No ATP is utilized in this mechanism.
Active Transport
Active transport requires ATP to occur.
Integral protein pumps harness energy from ATP hydrolysis to transport ions or large molecules against the concentration gradient across the cell membrane.
ATP (Adenosine Triphosphate):
Breaks down to ADP (Adenosine Diphosphate) during hydrolysis, releasing energy via phosphate release.
Cells respire to recombine ADP and a phosphate for further processes.
Sodium-Potassium Pump
The sodium-potassium pump is a cyclical process: Moving three sodium ions out of the axon and two potassium ions into it, consuming one ATP per cycle.
Sequence in the cycle:
Three sodium ions enter the axon, attaching to the binding site.
The phosphate ion detaches from ATP, releasing energy, and causing the pump to open and expel sodium ions.
As sodium exits, two potassium ions attach to the binding site into the axon.
The phosphate ion releases from the pump allowing potassium ions entry into the cell.
Gating Mechanism in Sodium and Potassium Channels
The gating mechanism involves reversible conformational changes in the subunits.
Subunits can be in two states:
Open position: Narrow pore present, allowing ions to pass through.
Closed position: No pore present, blocking ion passage.
The potassium channel has four subunits and an additional globular protein resembling a ball, attached via a flexible amino acid chain.
The ball can fit inside the open pore, stalling ion movement immediately after the pore opens until the channel reverts to its original configuration.
Ball movement is regulated by minor voltage changes.
Sodium-dependent Glucose Transport
Sodium-glucose cotransporter proteins facilitate the transfer of sodium ions along with glucose molecules across the plasma membrane into a cell.
The glucose molecule is pulled in as sodium ions are channeled out, driven by the concentration gradient.
Glucose absorption relies on a higher Na⁺ ion concentration outside than inside the cell, maintained by active transport of Na⁺ out.
Sodium-potassium pumps on the inner (basal) side of the cellular membrane facilitate the transfer of Na⁺ toward nearby blood capillaries.
This transport mechanism is categorized as indirect or secondary active transport, as energy from ATP fuels it, but not directly through the cotransporter.
Cell Adhesion Molecules (CAMs)
Cells in a tissue link via cell-to-cell junctions relying on cell-adhesion molecules (CAMs) found in adjacent cells’ plasma membranes.
CAMs are typically proteins, half embedded in the phospholipid bilayer with the other half extending toward the extracellular environment.
Junctions form as CAMs in adjacent cells push them together.
Double Membrane of the Nucleus
The nucleus has a double membrane (nuclear envelope) encasing DNA, creating an isolated area for DNA to function without interference from other cellular processes.
The nuclear membrane includes numerous pores extending through both layers, allowing ions and small molecules to diffuse between the nucleoplasm (fluid within the nucleus) and the cytoplasm.

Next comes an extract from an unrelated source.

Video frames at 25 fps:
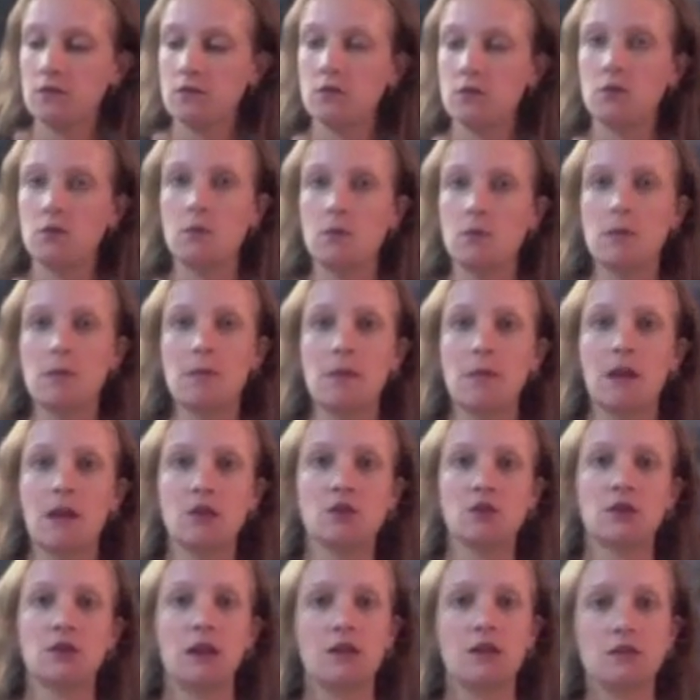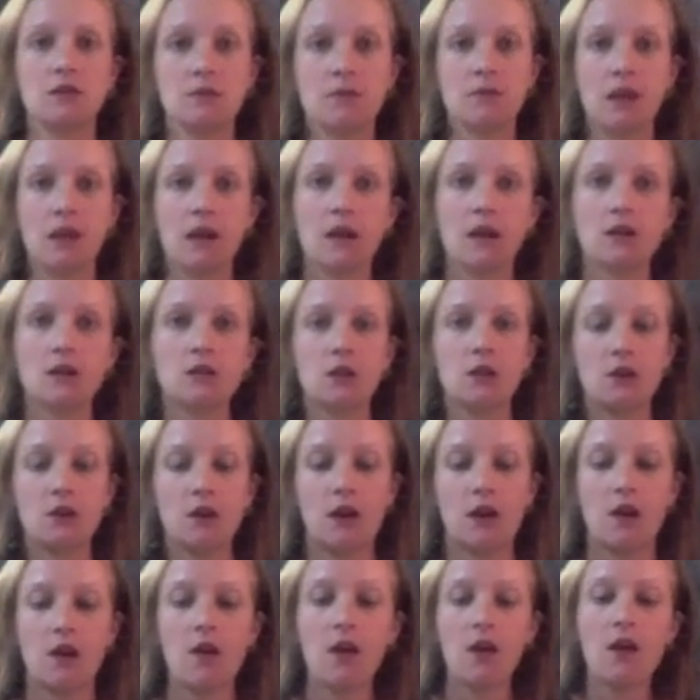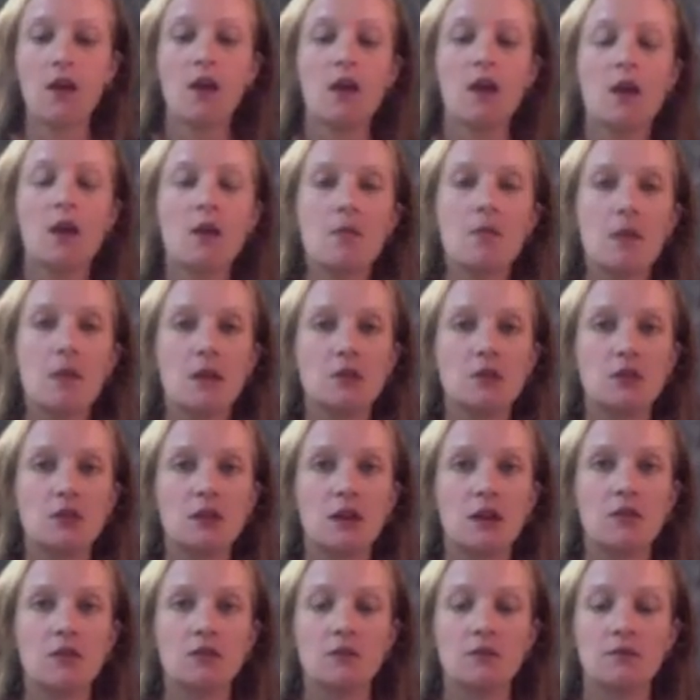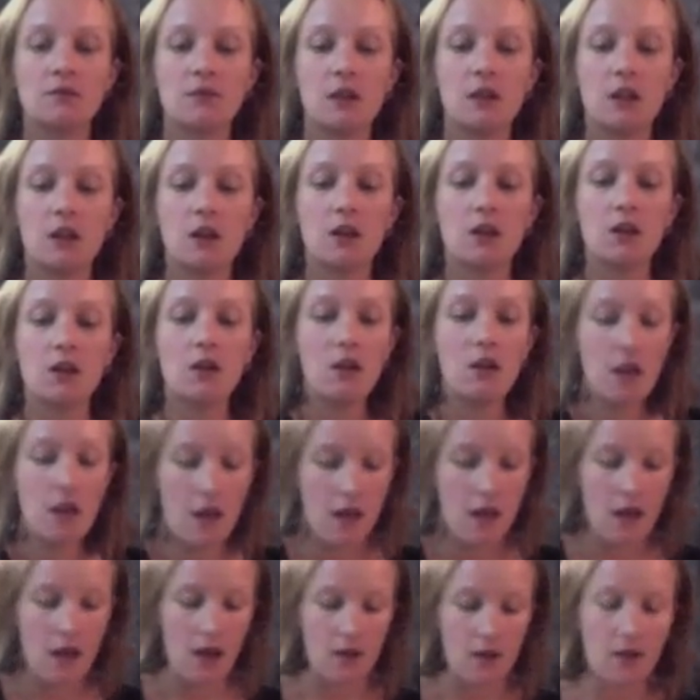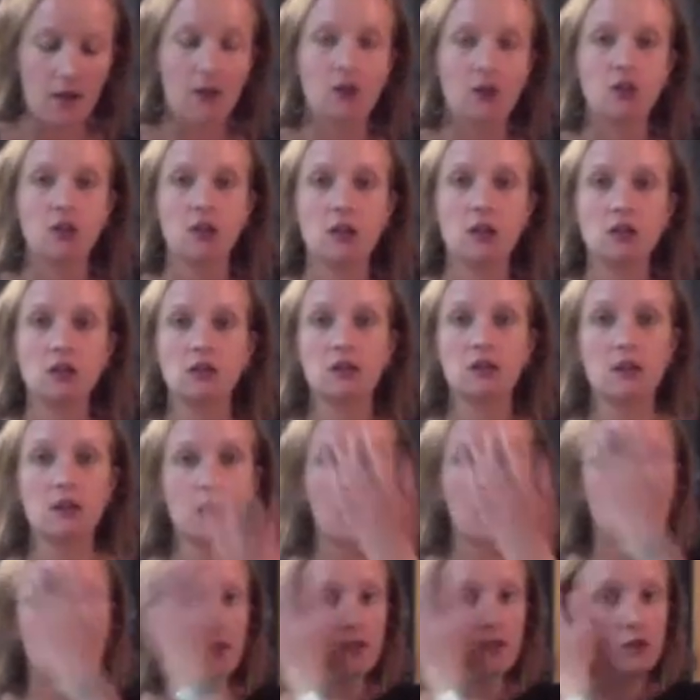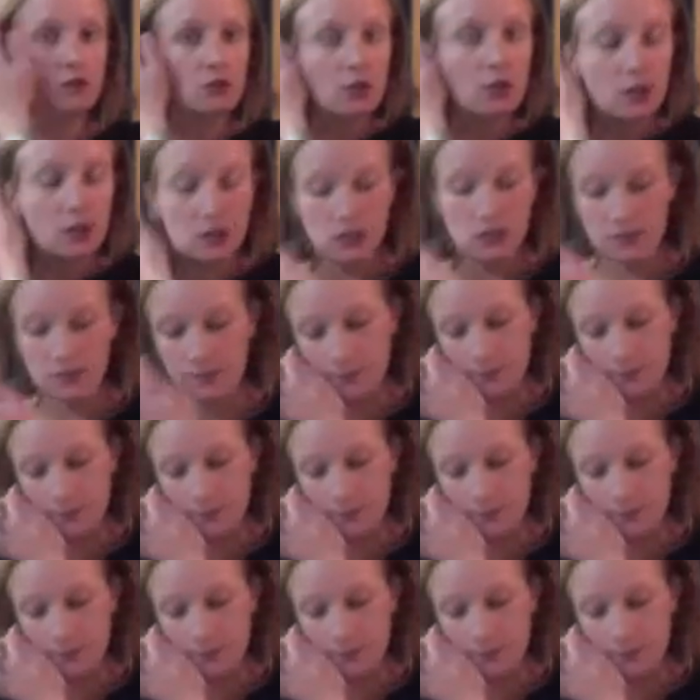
we'll be measuring out some baking soda, measuring out some vinegar, and then changing the concentration.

Larger molecules, such as mRNA, require transport proteins for transference across the nuclear membrane.
The nucleus contains the nucleolus, which produces ribosomes.
Compartmentalization of the Cytoplasm
Compartmentalization divides the cytoplasm into different organelles tasked with specialized functions.
Advantages include:
Isolation of enzymes
Process separation
Enhanced control over cellular processes.

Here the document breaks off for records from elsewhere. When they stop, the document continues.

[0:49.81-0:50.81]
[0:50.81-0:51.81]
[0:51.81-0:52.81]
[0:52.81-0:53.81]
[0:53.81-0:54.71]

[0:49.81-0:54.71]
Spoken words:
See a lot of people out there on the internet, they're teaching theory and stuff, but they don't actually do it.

Lysosomes and Phagocytosis
Lysosomes are constrained to prevent cell destruction.
Phagocytosis occurs surrounding lysosomal enzymes to avert cell destruction.
Steps in phagocytosis:
The cell engulfs the lysosome.
A vacuole forms around it.
The vacuole merges with the lysosome.
The vacuole can breakdown materials using lysosomal enzymes.
Mitochondria
Mitochondria are known as the site of cellular respiration, facilitating energy production within cells.